The 2016 Hamburg stabbing attack, also referred to as Murder at the Alster or Alster Murder, was an attack on 16 October 2016 in the city of Hamburg, Germany. A 23- to 25-year-old man "of southern appearance" was named as the suspect. On 30 October 2016, the Islamic State (IS) claimed responsibility for the attack, though police later said a terrorist background or motive for the attack was "unlikely".

==Attack==
In the evening of 16 October 2016, a 16-year-old boy, named by the police as Viktor E., was stabbed near the Kennedybrücke, (Kennedy bridge), over the Alster lake in Hamburg at around 10:00 p.m. His 15-year-old girlfriend, who was sitting with him on the stairs near the waterfront, was also thrown into the water by the assailant. She managed to swim to the shore again while the perpetrator ran away. Viktor E. died in the hospital shortly afterwards. His girlfriend was not injured.

==Investigation==
Though the police dispersed flyers, no eyewitnesses were initially found, while divers attempted to find the knife in the water, but to no avail.

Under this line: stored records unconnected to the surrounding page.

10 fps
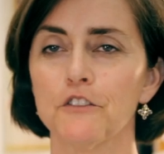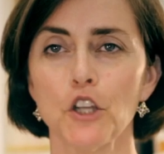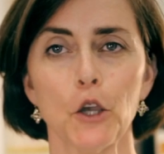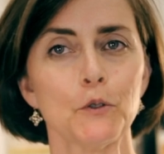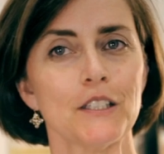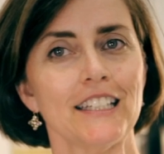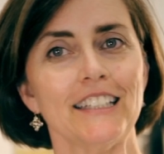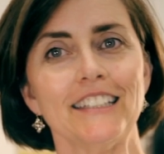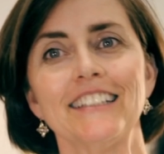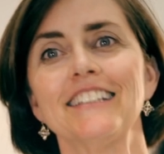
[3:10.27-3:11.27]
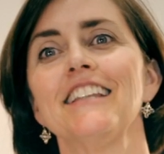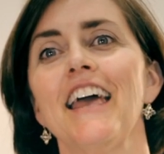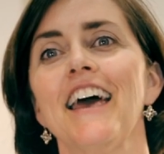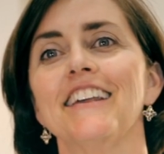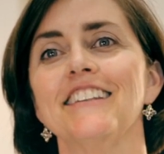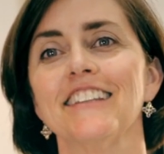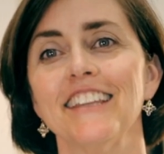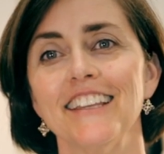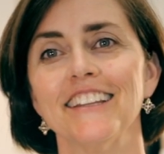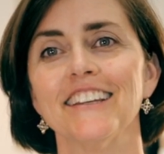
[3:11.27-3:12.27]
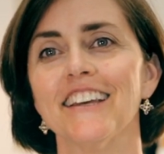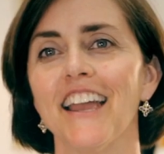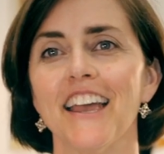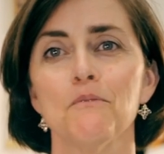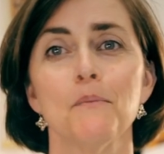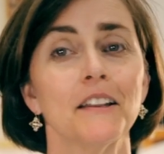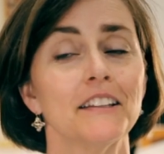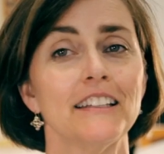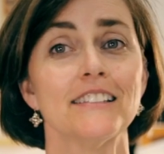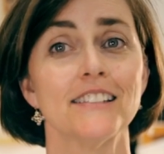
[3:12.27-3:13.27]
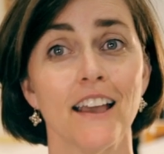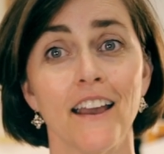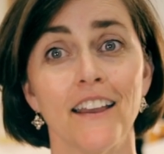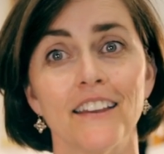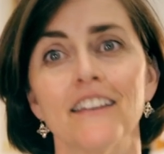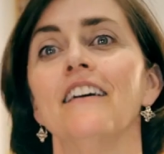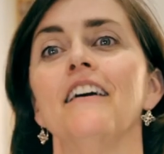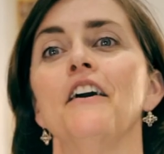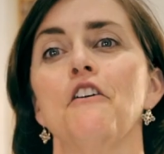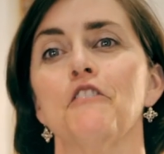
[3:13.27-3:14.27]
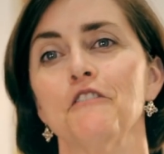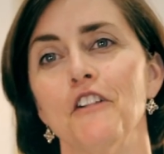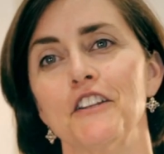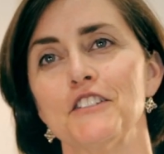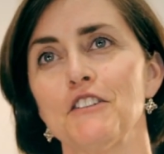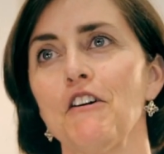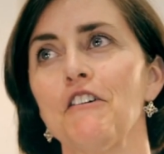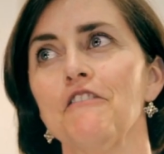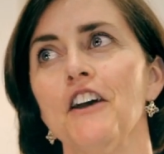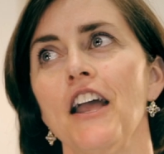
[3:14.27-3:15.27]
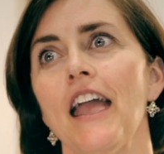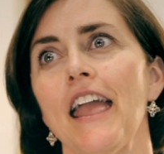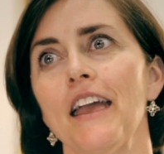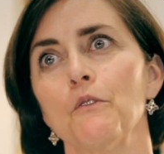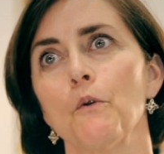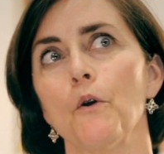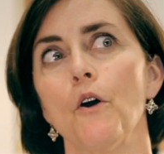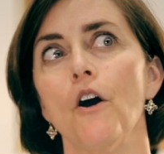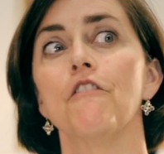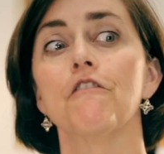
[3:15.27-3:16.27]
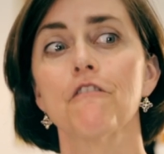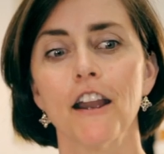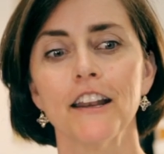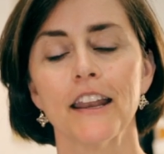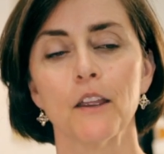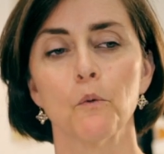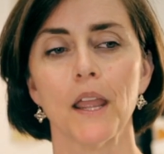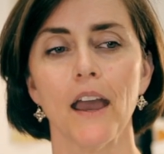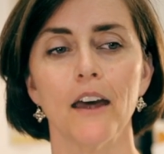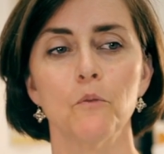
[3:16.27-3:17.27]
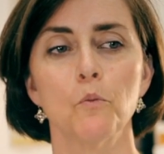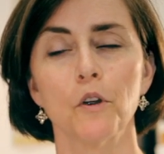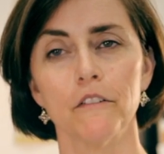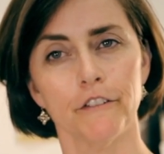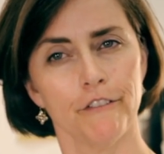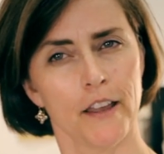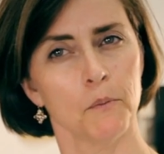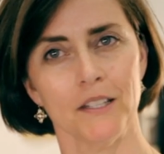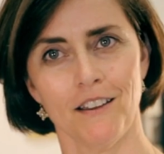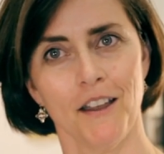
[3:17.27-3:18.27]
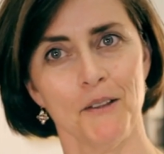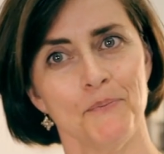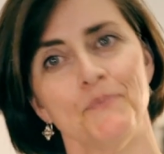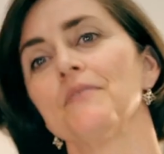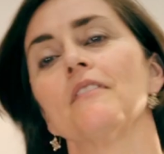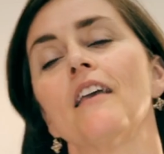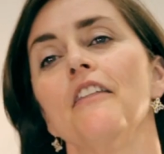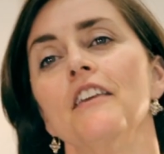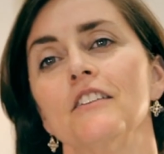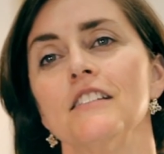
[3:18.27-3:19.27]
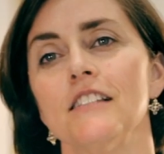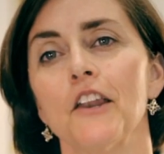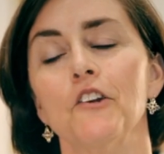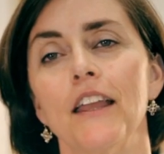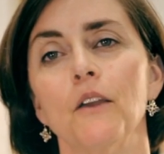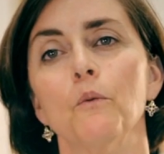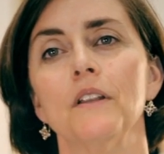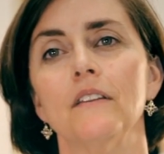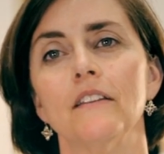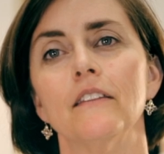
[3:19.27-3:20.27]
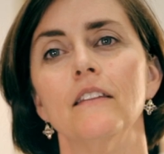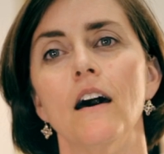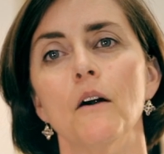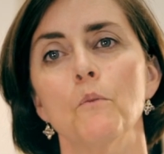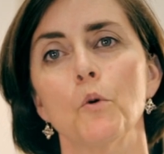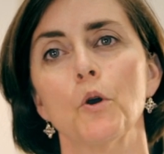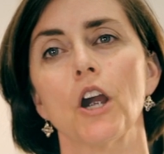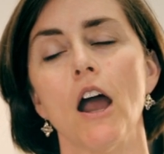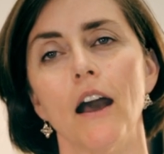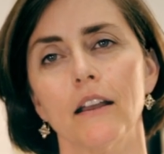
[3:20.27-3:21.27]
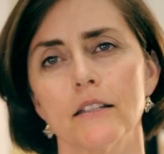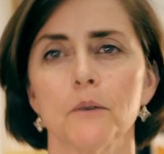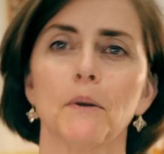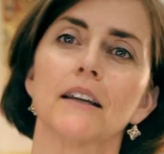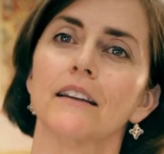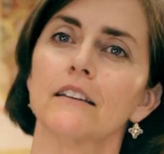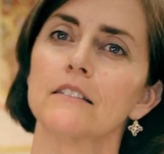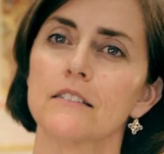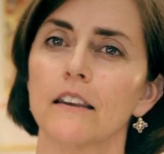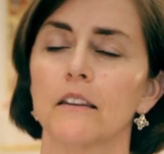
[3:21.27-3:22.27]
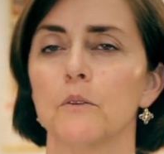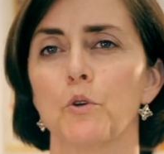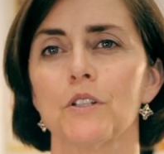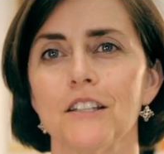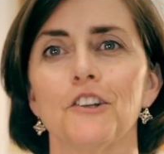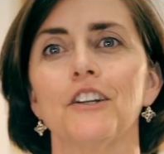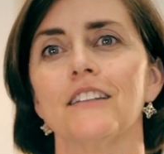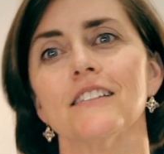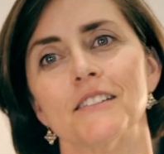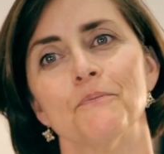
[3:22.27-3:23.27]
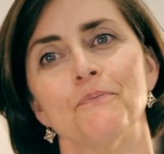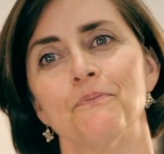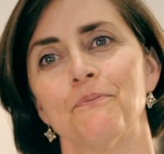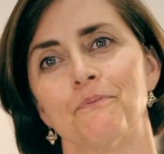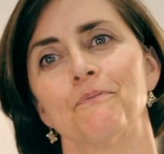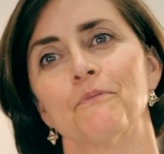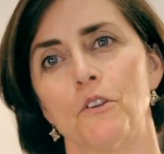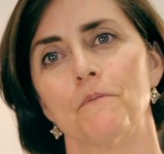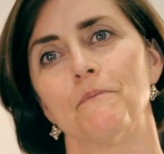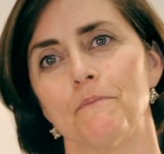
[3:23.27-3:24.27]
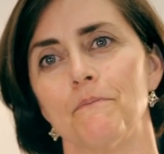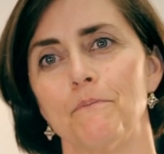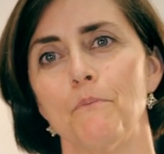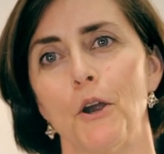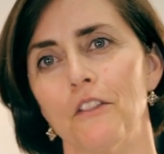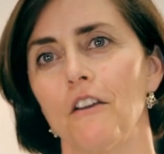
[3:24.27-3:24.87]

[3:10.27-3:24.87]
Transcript: of toasting, and, and Nikita and Melanie sang for Vladislav. And on Friday night, we had more of a family time. And then on Saturday, we did a more academic and slightly more serious part of the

The police agency admitted that it had no knowledge about the possible motivation of the perpetrator. On 27 October, police tried to reconstruct the murder at the crime scene. Specialists investigated the location of the crime scene again using metal detectors.

On 30 October, it was reported that IS had claimed responsibility for the attack. Their news website Amaq claimed that a "soldier of the caliphate" had carried out the stabbing. Hamburg police confirmed the claim, and acknowledged that federal security authorities (Staatsschutz) were involved in the investigation. The IS statement wrongly claimed that two people were attacked with a knife.

During the investigation, Hamburg police contacted about 11,500 Hamburg doctors, operating under the assumption that the perpetrator was injured himself during the attack. Hamburg Medical Council suspended the obligation to secrecy for the doctors in the city in this case, but no significant developments emerged from the effort.

On 2 November, it was reported that a female eyewitness had probably seen the perpetrator on the day of the attack, loitering near the crime scene. A facial composite of him was created and published by the police. Police also reconstructed the last route of Viktor E. and his girlfriend from Steindamm, an inner city street, via Lohmühlenstraße station, to Jungfernstieg, and then to Kennedybrücke. The perpetrator may have followed his victims through that route.

On 14 November, the mother of Viktor E. appealed to the public for assistance in the investigation; few useful clues had been provided to the police by then, although they posted handbills in several languages throughout the city. On 30 November, police stuck bills in about 170 residences used by refugees located all over the city.

Police acknowledged that they had received 360 clues in total by 30 November, but that there were no significant developments in the case by then. Police said that they considered a terrorist background or motive unlikely.

==Suspect==
The suspect was described as a 23- to 25-year-old man "of southern appearance". He was approximately 1.8 to 1.9 m. tall, had dark hair, and a three-day stubble. He was wearing jeans and a brown pullover.

==Reactions==
On 23 October, friends and relatives of Viktor E. mourned at the location of the murder. Some AfD supporters demonstrated as well; one of them was arrested. 70 left-wing protesters held a counter-demonstration.

Davis Lewin of the Henry Jackson Society stated that the "profile of the attack fits to the new strategy of IS". He said it was "highly unlikely" that IS "jumps on an alien act of violence as a free rider".